Tolerance not only encourages a live and let live attitude it also enables us to interact with each other to our mutual benefit in areas, like commerce, which do not require that we compromise our beliefs in the process.

Tolerance thus becomes the basis for a peaceful and prosperous society. However, tolerance is not for all.

A tolerant society, in which people work together as needed to solve mutual problems, has little need for a strong body of permanent leaders. As problems and needs arise, leaders emerge to manage the project and then return to their business.

However, this attitude of everyone doing their own thing does not sit well for those who have grand visions of what the society should become. In order to stay in power as a leader it is important for the leader to create a situation where the he or she is needed, and what better way to do this than by the classic method of divide and conquer. By dividing people into groups and stirring up fear and hatred among the groups, a person can emerge and remain the one leader who keeps everyone from killing each other.

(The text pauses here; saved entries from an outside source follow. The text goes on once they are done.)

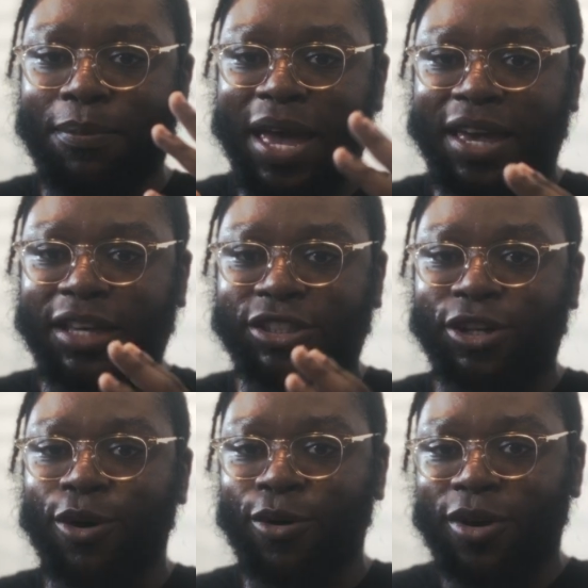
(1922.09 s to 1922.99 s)
to make it
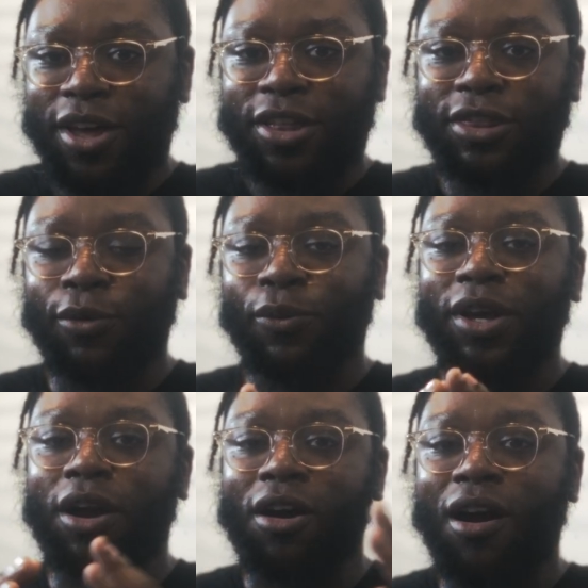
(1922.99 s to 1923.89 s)
so that
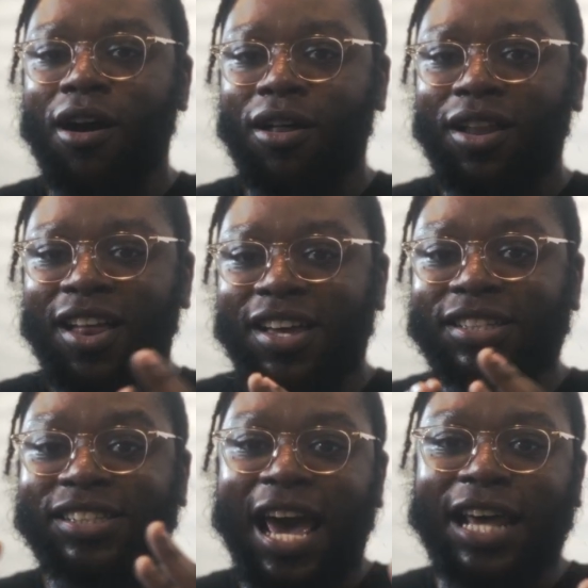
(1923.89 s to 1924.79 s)
we are all
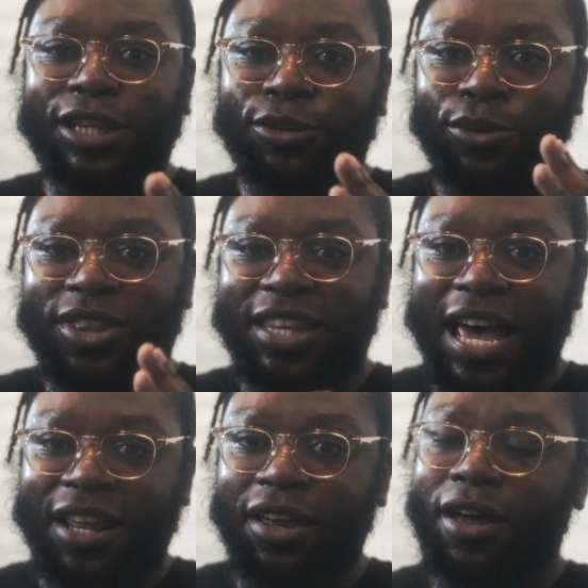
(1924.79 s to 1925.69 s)
saddled with
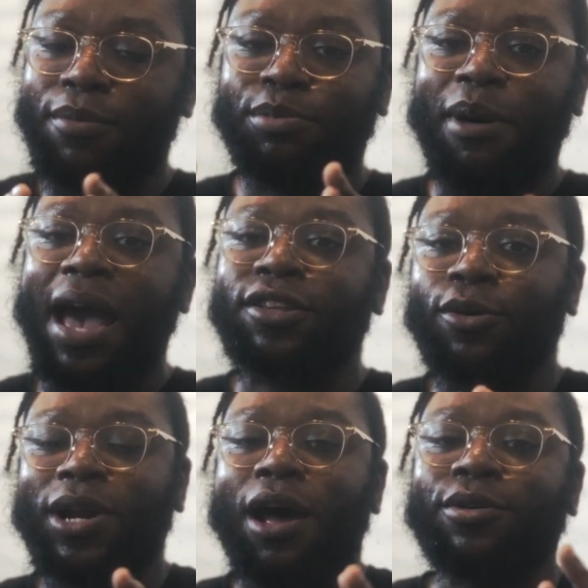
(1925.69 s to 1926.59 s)
debt. It comes back
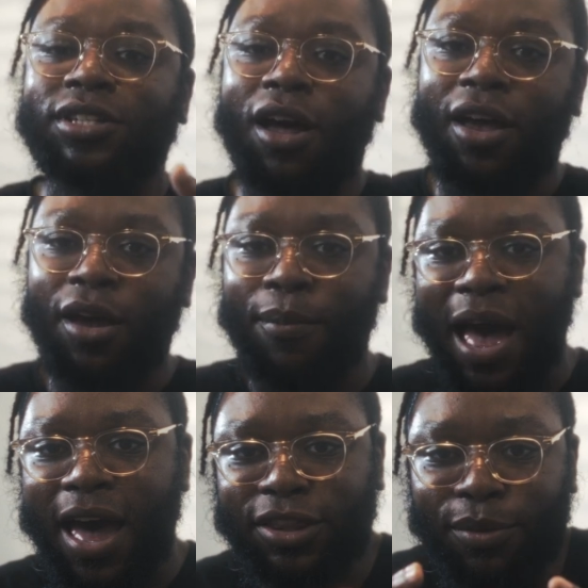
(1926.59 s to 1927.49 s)
to what I was talking
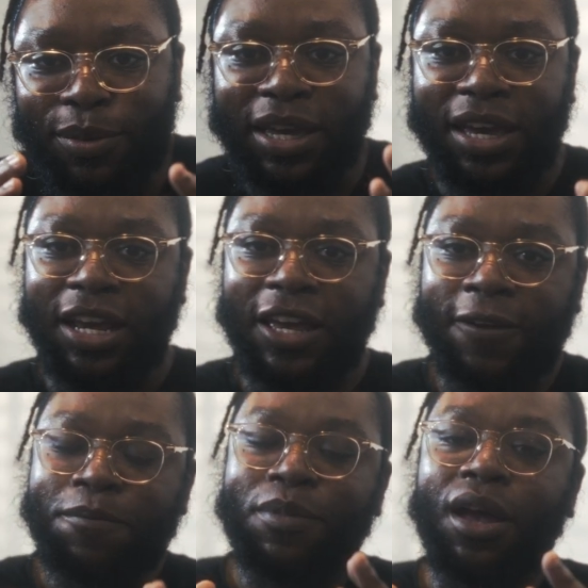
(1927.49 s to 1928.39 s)
about at the
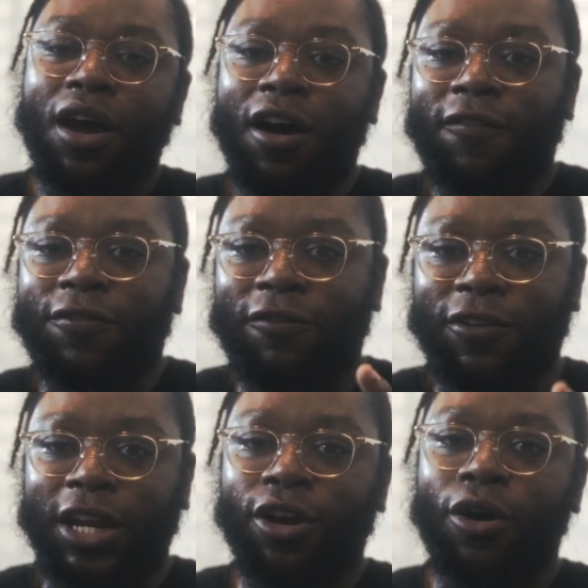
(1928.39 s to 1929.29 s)
beginning of the
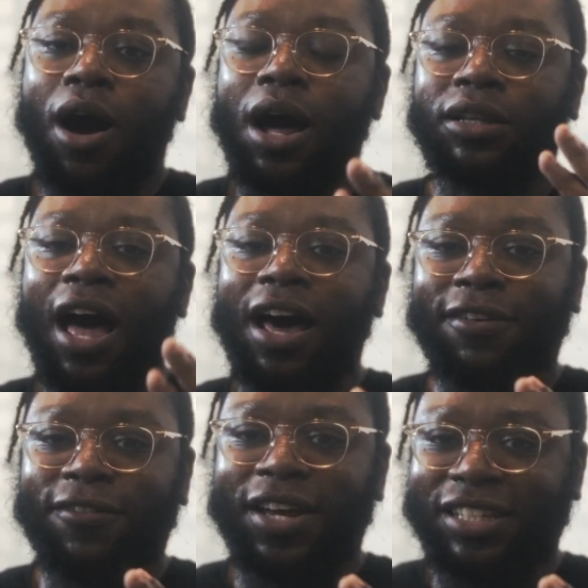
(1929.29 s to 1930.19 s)
video. A
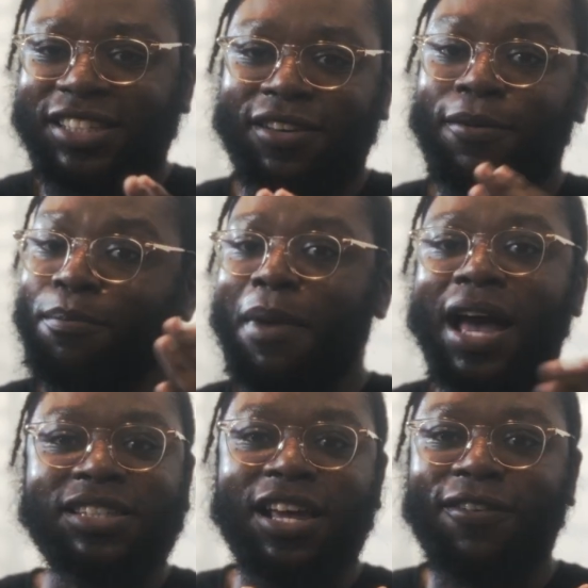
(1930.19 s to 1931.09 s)
lot of us
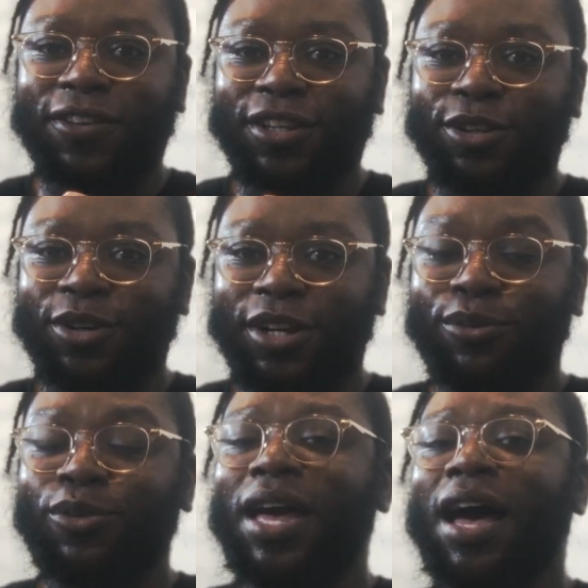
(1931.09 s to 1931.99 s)
myself
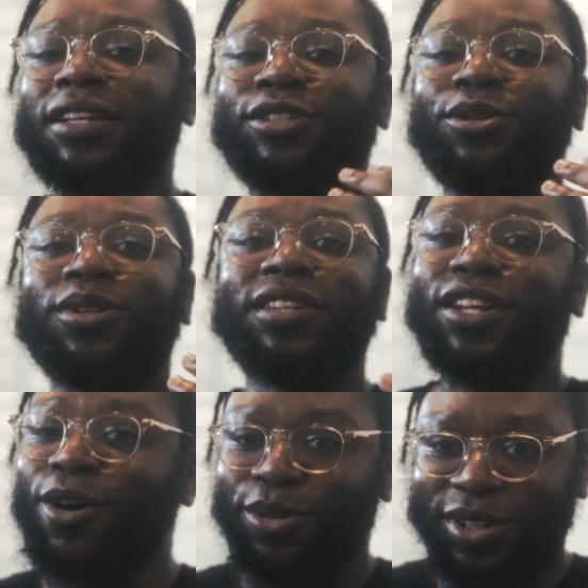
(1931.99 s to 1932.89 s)
included, we got student
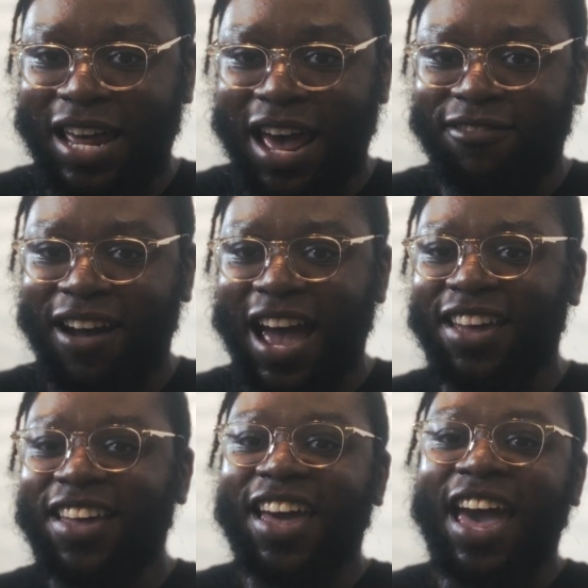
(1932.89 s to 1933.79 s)
loan debt,
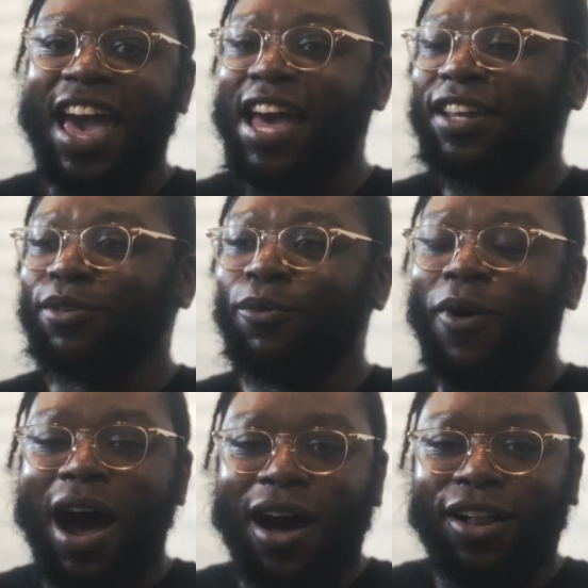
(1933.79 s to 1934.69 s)
right? And
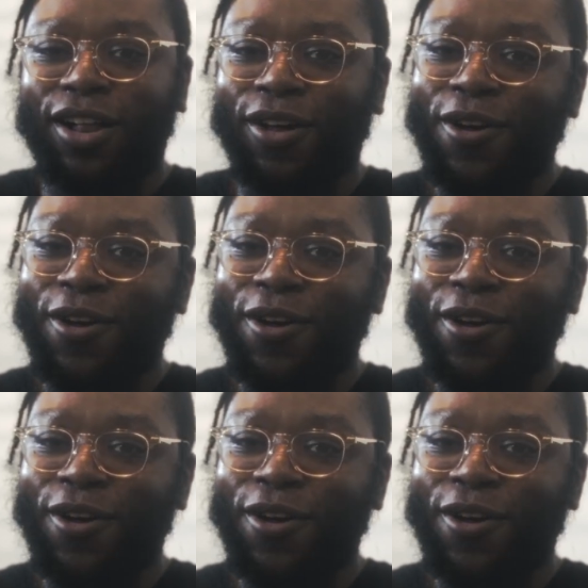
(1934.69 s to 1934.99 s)
while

England's treatment of Ireland is a classic example. About a thousand years ago the English King Henry II decided that Ireland should be a part of England. The Irish, of course, didn't quite agree and thus began a long struggle to keep the Irish in line. Following King William III's victory in the so called Willamite War of the 1690s, a decision was made to both confiscate the lands of the Irish nobility (a common practice) in the North of Ireland, which had long been a source of rebellion, as well as evict the peasants living on the lands.

Title to the lands was then given to nobles loyal to William and the lands themselves repopulated with peasants from the Protestant Scottish lowlands. Being a minority living in a Protestant enclave on a Catholic island, it was no problem keeping the new population of the north of Ireland loyal as their very lives depended upon the protection of the English Crown. Discriminatory laws for the native Irish and preferential treatment for the Protestants in the north resulted in the desired hatred between the two groups.

Refusing to work with each other, both groups stayed poor while the King continued to rule. But, in time some from both groups began to seek a new life in Canada. At that time, occupied with other parts of the empire, London had little time for Canada and people there were more or less left to themselves. With no one to fan the flames of hatred and division, the Irish of both religions grudgingly began to develop a working relationship so that the Irish community in Canada prospered while Ireland itself languished in hatred and poverty.

The Protestant stonemason and his sons were hired to cut the stones needed for the rectory at St. Patrick's Church in Lansdowne Township. While the pastor paid the stonemason for his work, more than likely he did not invite the stonemason to take a break and have a beer with him. But, then again, taking a break from his own work and observing the stonemason and his sons laboring in the hot summer sun, the pastor may have seen the stonemason, for a moment, not as a Protestant and Orangeman, but as a neighbor doing a job.
Rectory of St. Patrick's Church in Lansown, Ontario   ©Charles Nugent
Remembering the admonition from Jesus to love thy neighbor, the pastor just might have invited the stonemason and his sons to take a break and join him for a beer. The stonemason, visualizing the satisfaction of a cool drink on a hot day, probably accepted.

Thus, the two men (and the sons), again could have set aside their differences to enjoy the common pleasure of a cool drink on a hot day. One will never know which scenario actually played out during that long ago summer. However, one thing we know for certain - the conversation during that break was NOT about religion or politics!

*NOTE: The term Orangeman refers to a Protestant of Scots descent living in what is now known as Northern Ireland or Ulster. The ancestors of these people were moved from Scotland to Ireland by the British King, William of Orange (Orange was a duchy in Holland where William came from). The term Orangemen has been applied to the Protestants in the north of Ireland whose loyalty is to the British Crown.